“I was pleasantly surprised a while ago to read that the Dutch Cabinet is earmarking €500 million for start-ups and scale-ups in the Netherlands. The government hopes this money will go some way to safeguarding our future economy. It seems the Cabinet has finally realised that an effective economic policy in these times of coronavirus must be geared towards both the short and long terms.
“But since the start of the coronavirus outbreak, the Cabinet has mainly focused on preventive measures. It has implemented stimulus packages geared to preserve jobs and minimise financial loss. But we will need more than that, especially if we are to have an energetic and successful recovery after the coronavirus crisis. Start-ups and scale-ups (young, promising and fast-growing companies) will play a prominent part in this process. Judging from our annual ScaleUp Dashboard, this group of companies generates more jobs in the Netherlands than other companies, even in times of a pandemic. But there is more to it than that. By developing ground-breaking technologies and introducing new revenue models, they are innovating certain sectors and (regional) economies, such as the energy sector, the healthcare industry and the high-tech industry.

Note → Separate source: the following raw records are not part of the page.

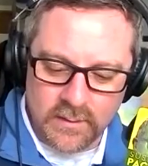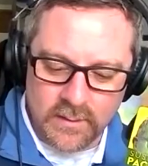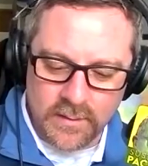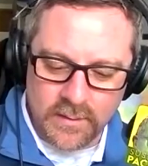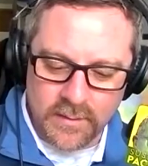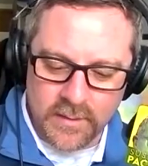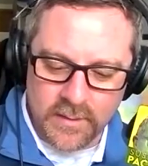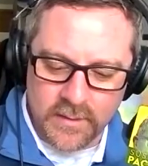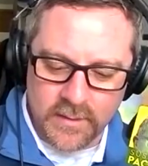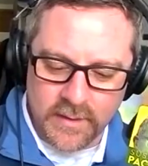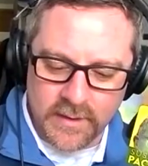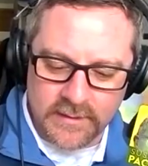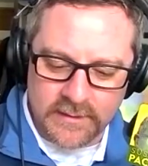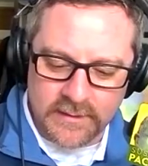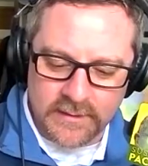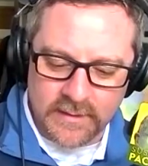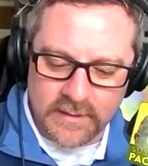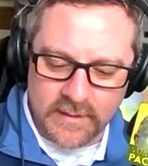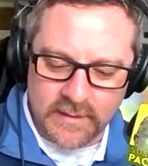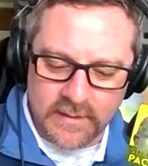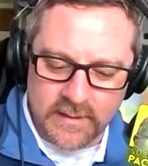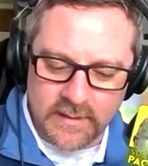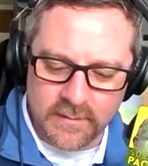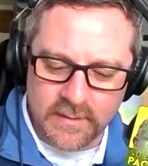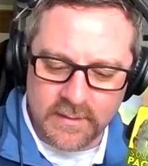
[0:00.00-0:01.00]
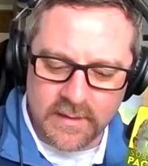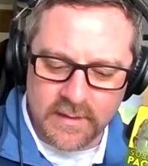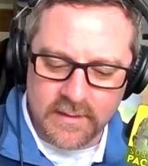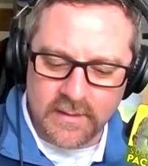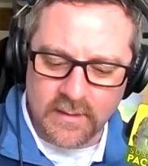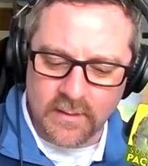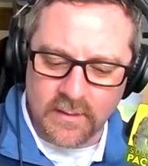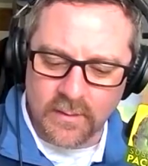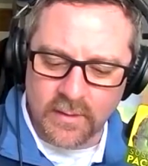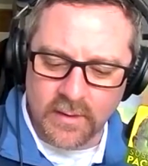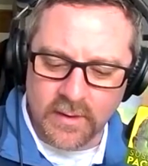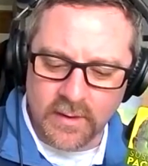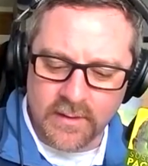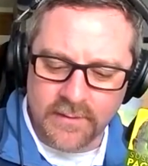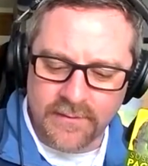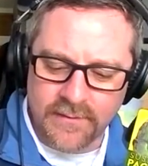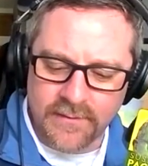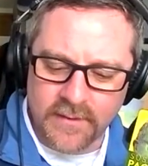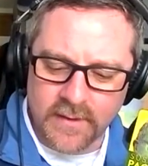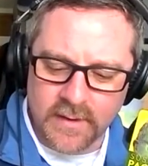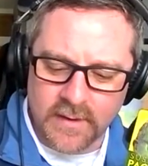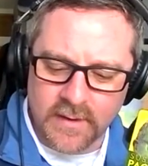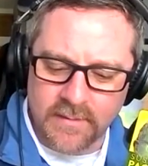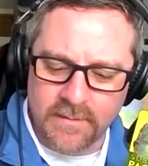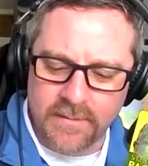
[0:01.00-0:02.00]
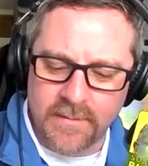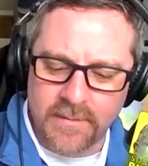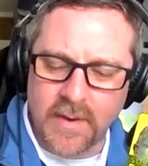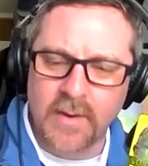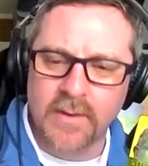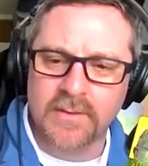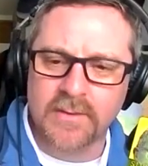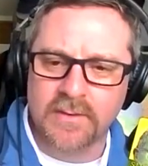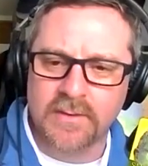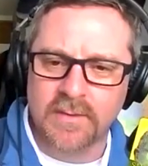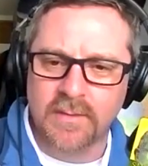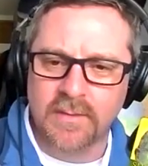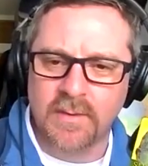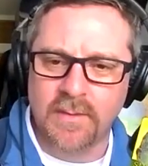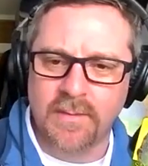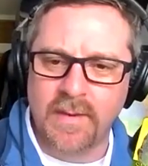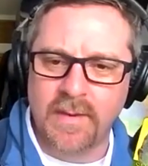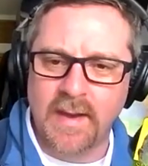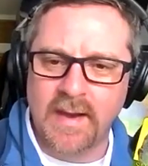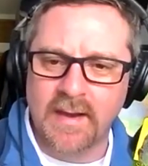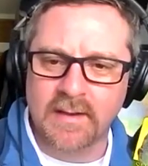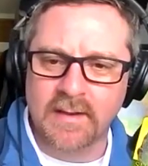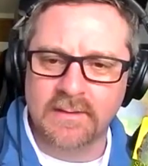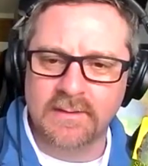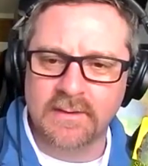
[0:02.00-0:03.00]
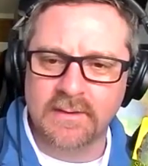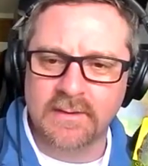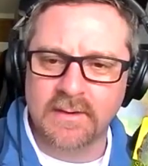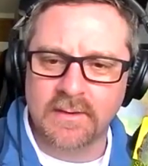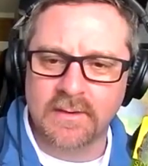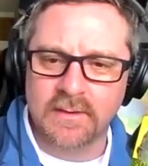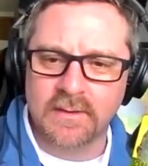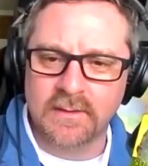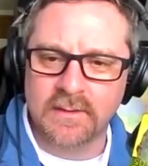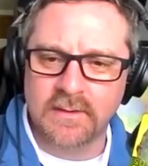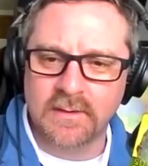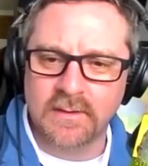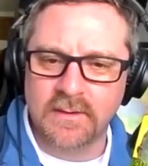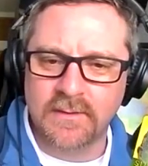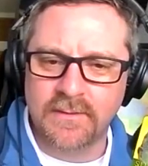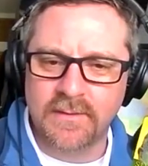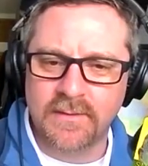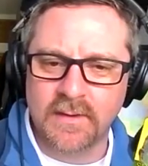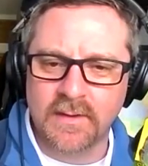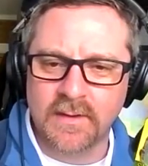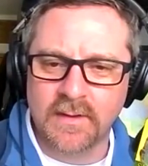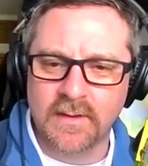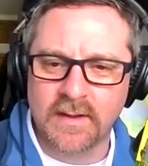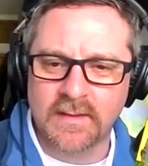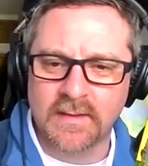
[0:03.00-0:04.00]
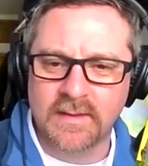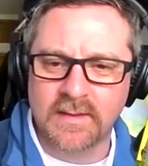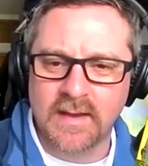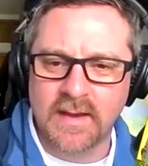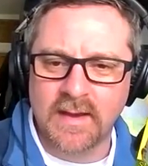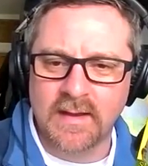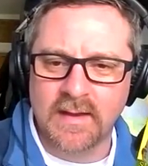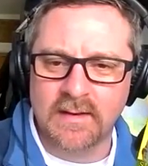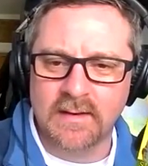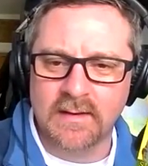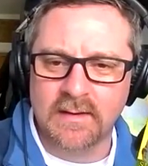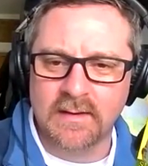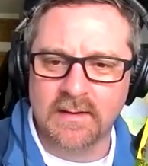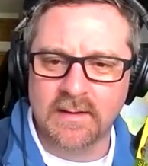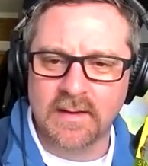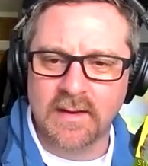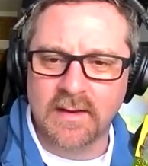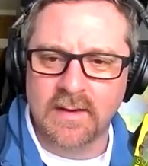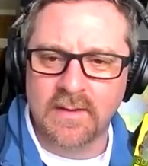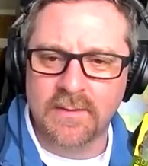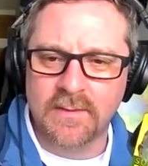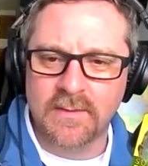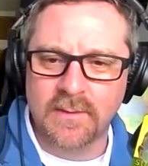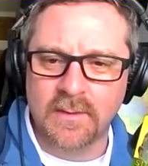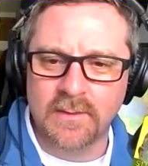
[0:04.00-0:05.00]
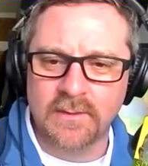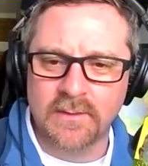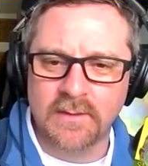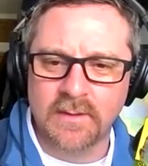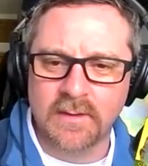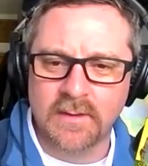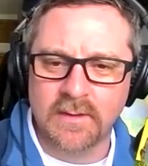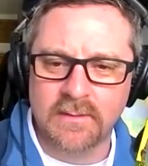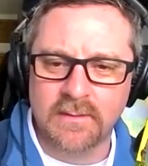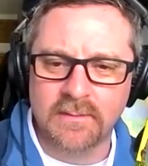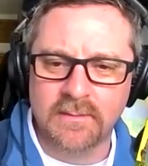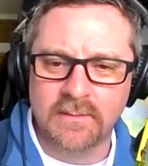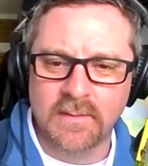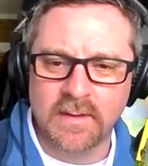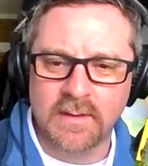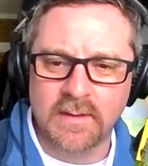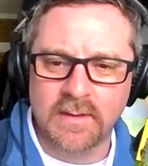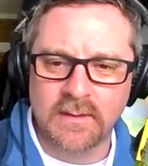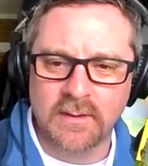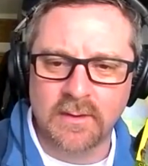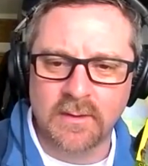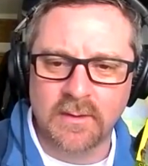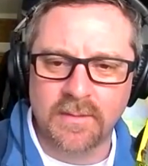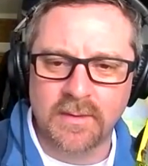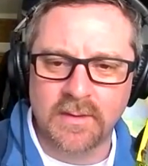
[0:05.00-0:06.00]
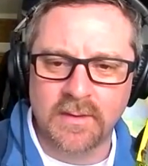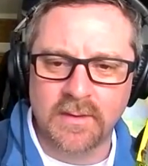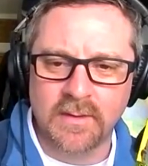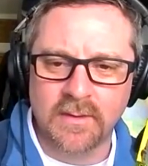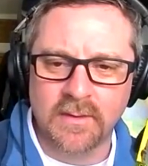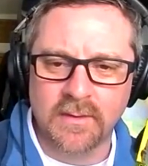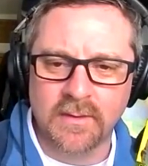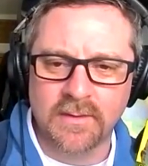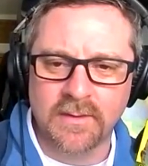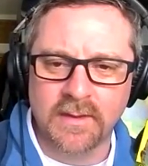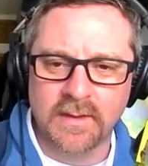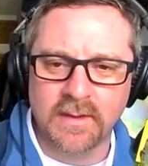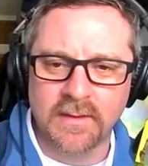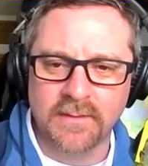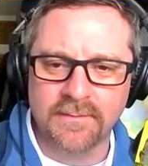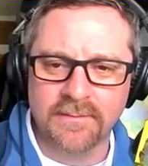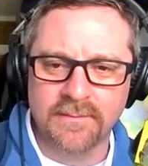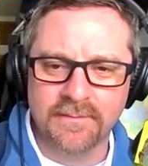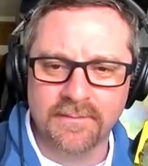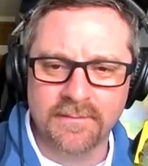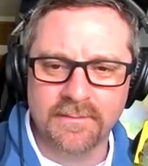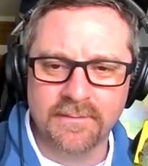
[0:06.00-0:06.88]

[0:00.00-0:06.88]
One more question. Does it work for compostable packaging, or do you feel like that kind of throws a, a loop in the whole thing?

“Despite their crucial contribution to the vitality and resilience of the Dutch economy, start-ups and scale-ups are highly vulnerable, particularly in times of economic uncertainty. Customers are less likely to spend money, while investors are less keen on investing in the more uncertain long-term innovation projects. Which is why Dutch start-ups and scale-ups need more support as well. Not to prevent them from losing their game, but to help them win it. However, the question remains as to whether the promised €500 million will suffice to help Dutch start-ups and scale-ups win the game. That is true now, during these times of coronavirus, but more importantly, it will be true in the long term.
Action is needed
“Personally, I don’t think it will suffice. More funding will be required, as is obvious from recent figures generated in our study of fast-growing companies in the Netherlands. Even before the coronavirus outbreak, the increase in the number of fast-growing companies and the number of start-ups that grew into scale-ups had stagnated. Although more start-ups have been established in the Netherlands in the last few years, this dynamic has stopped resulting in fast-growing companies. On the contrary: nearly two thirds of all fast-growing companies in the Netherlands stop growing fast after the initial growth spurt. This means that a huge amount of potential for economic resilience is getting lost in the process. And these trends developed at a time when huge investments were being made in start-ups and scale-ups. Apparently, there are lacunae in the ecosystem that cannot be fixed merely by throwing money at them. Worse, the solutions to the main challenges are not money-related at all, but rather related to clear choices and clever and targeted stimulus packages and measures. Generally, measures are too generic to resolve specific issues. What is needed is action.
Long-term growth plans
“Many start-ups and particularly scale-ups need a larger number of talented employees who are prepared for the challenges of the future, to be able to properly supervise the fast increase in jobs. This is true not just for the founders of a company, but for the entire team. For example, make it easier for start-ups and scale-ups to recruit talent from abroad, and make sure that they can retain their employees – for example by allowing them to pay wages in shares in the company. Support early and more large-scale internationalisation, particularly for young start-ups in industries such as the platform economy. Think beyond the short term. Many stimulus packages for start-ups and scale-ups only cover a relatively short period of time, and are insufficiently geared towards the longer term, or to the process of upscaling and retaining quick growth. This is something we will have to change. For that reason, we should focus on intensive supervision and stimulus programmes for ambitious start-ups and scale-ups, subject to strict selection criteria, and with due regard for major milestones.
“So let’s not be afraid to sail close to the wind, and to make clear choices – not only about funding, but also about smart growth strategies. This will allow us to win and help us prevent our brilliant people from leaving for Silicon Valley, Singapore or Shanghai during the course of the game.”